- PROBLEM REQUIREMENTS
Return only the lines below starting at the line containing "[00:00:00.67]" and ending at the line containing "[00:00:01.89]", both included, exactly as they are and with no pictures.

- DATA TO USE

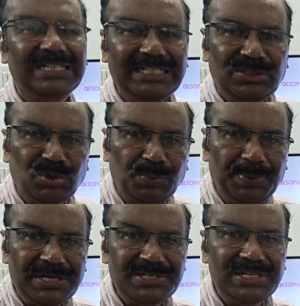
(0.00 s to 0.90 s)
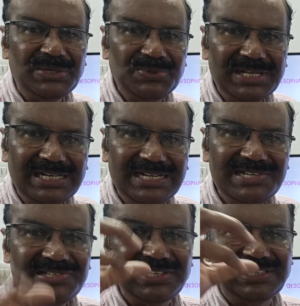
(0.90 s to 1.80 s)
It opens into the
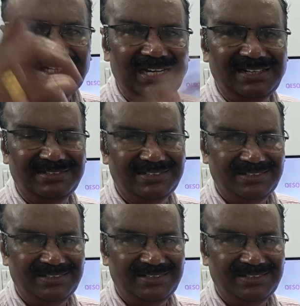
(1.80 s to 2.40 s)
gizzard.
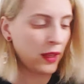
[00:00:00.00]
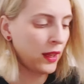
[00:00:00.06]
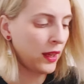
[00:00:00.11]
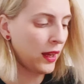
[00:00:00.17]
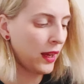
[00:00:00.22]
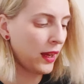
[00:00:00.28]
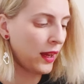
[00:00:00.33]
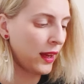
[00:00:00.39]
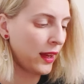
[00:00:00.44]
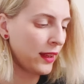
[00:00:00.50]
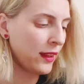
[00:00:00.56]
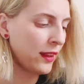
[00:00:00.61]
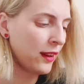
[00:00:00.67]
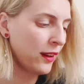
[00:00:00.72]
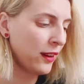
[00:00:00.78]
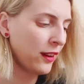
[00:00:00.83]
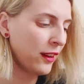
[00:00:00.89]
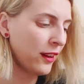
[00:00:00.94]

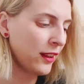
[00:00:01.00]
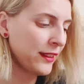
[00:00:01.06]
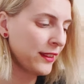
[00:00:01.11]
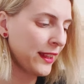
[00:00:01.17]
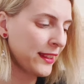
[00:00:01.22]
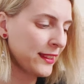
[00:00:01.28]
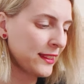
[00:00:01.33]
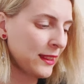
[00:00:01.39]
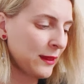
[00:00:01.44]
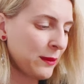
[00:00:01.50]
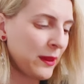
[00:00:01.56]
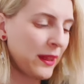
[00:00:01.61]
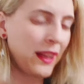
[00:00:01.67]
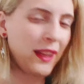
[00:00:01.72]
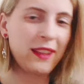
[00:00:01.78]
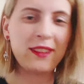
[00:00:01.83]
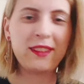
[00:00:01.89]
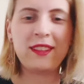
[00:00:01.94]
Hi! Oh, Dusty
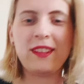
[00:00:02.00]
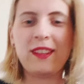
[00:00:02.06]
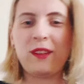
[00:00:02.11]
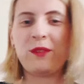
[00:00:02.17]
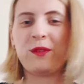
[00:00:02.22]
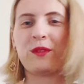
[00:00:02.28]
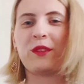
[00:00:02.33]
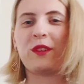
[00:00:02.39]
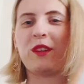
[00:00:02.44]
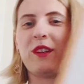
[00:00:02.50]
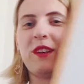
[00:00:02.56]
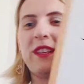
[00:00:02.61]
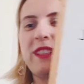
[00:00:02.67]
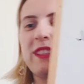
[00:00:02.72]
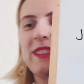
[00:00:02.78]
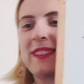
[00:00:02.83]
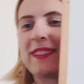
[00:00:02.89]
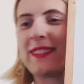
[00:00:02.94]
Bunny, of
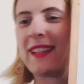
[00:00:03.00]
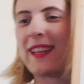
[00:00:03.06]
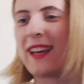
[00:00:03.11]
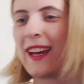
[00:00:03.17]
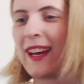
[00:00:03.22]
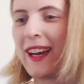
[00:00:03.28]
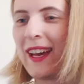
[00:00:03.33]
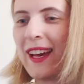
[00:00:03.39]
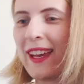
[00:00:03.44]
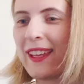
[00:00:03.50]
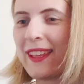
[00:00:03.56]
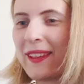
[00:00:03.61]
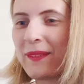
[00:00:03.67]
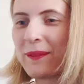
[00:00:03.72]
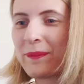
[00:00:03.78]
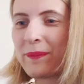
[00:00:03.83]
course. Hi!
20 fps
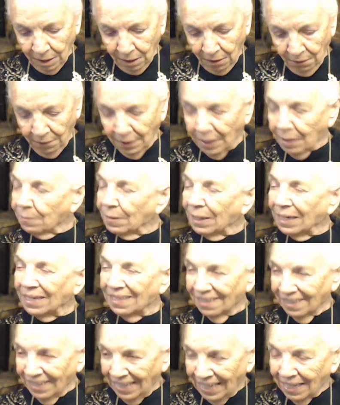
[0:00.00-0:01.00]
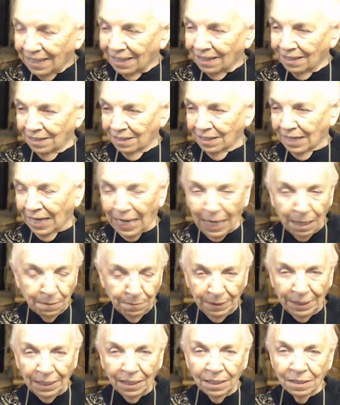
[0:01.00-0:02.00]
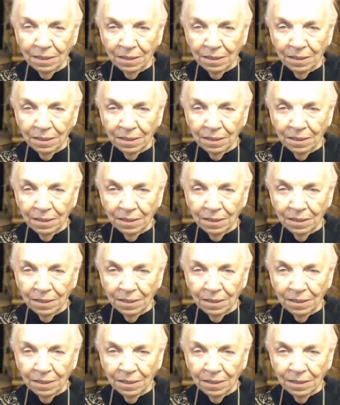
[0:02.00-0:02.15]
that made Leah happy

- TASK OUTPUT
[00:00:00.67]
[00:00:00.72]
[00:00:00.78]
[00:00:00.83]
[00:00:00.89]
[00:00:00.94]

[00:00:01.00]
[00:00:01.06]
[00:00:01.11]
[00:00:01.17]
[00:00:01.22]
[00:00:01.28]
[00:00:01.33]
[00:00:01.39]
[00:00:01.44]
[00:00:01.50]
[00:00:01.56]
[00:00:01.61]
[00:00:01.67]
[00:00:01.72]
[00:00:01.78]
[00:00:01.83]
[00:00:01.89]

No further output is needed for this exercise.